**WHAT IS NEEDED:** For this exercise, write out each entry below exactly, omitting the images.

**SOURCE INFORMATION:**
^^^^^^^^^^^^^^^^

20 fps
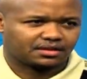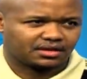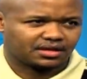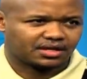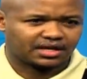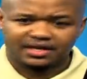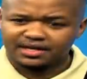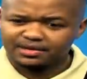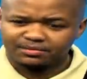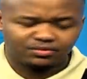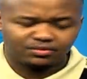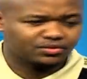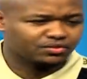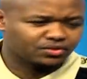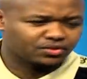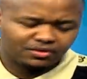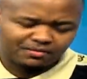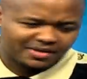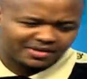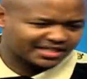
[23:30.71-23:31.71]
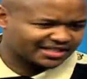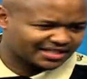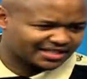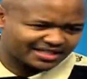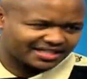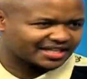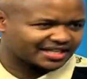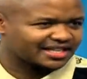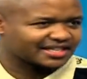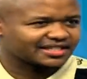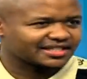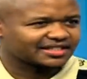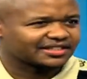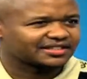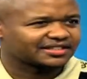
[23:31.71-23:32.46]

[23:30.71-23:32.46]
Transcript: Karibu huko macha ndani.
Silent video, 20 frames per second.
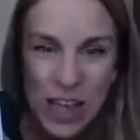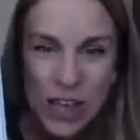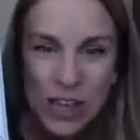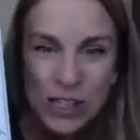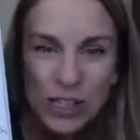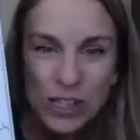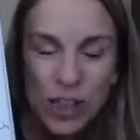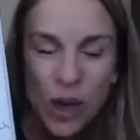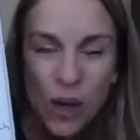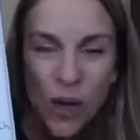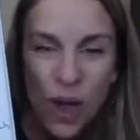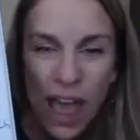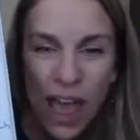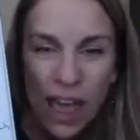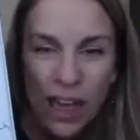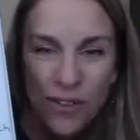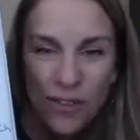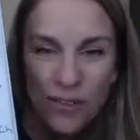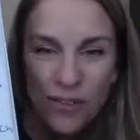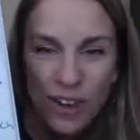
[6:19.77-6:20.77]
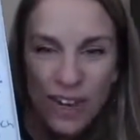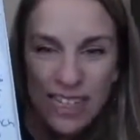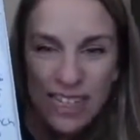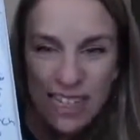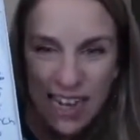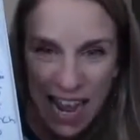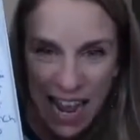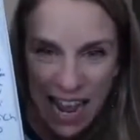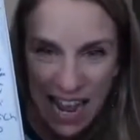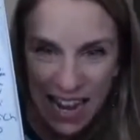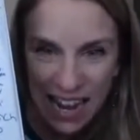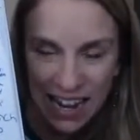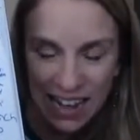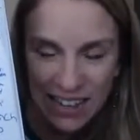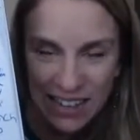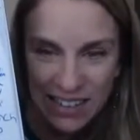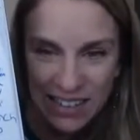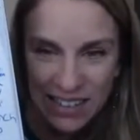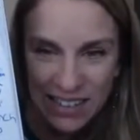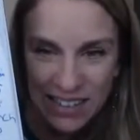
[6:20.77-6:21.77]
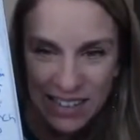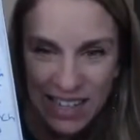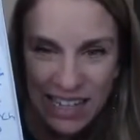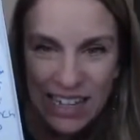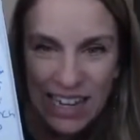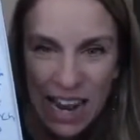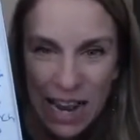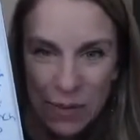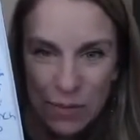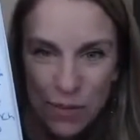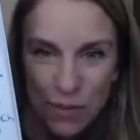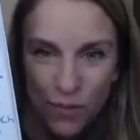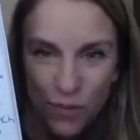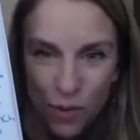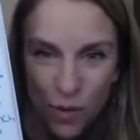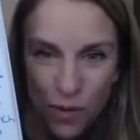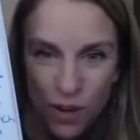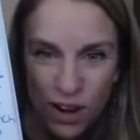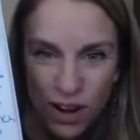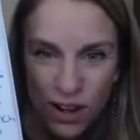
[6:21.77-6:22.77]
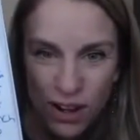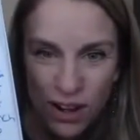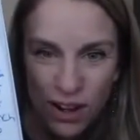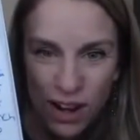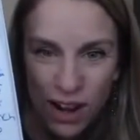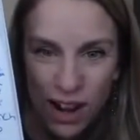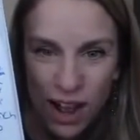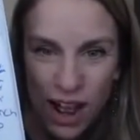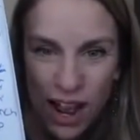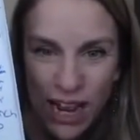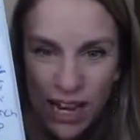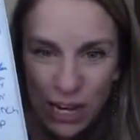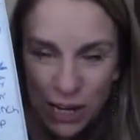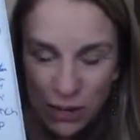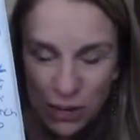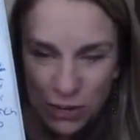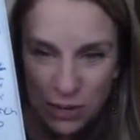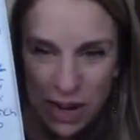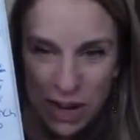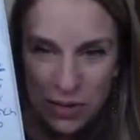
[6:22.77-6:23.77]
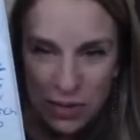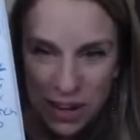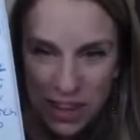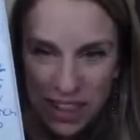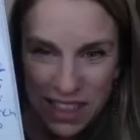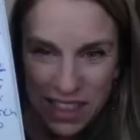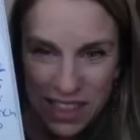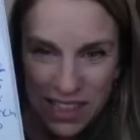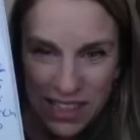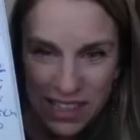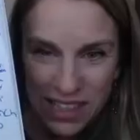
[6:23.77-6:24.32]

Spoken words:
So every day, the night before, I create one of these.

^^^^^^^^^^^^^^^^

**REPLY TO THE EXERCISE:**
20 fps
[23:30.71-23:31.71]
[23:31.71-23:32.46]

[23:30.71-23:32.46]
Transcript: Karibu huko macha ndani.
Silent video, 20 frames per second.
[6:19.77-6:20.77]
[6:20.77-6:21.77]
[6:21.77-6:22.77]
[6:22.77-6:23.77]
[6:23.77-6:24.32]

Spoken words:
So every day, the night before, I create one of these.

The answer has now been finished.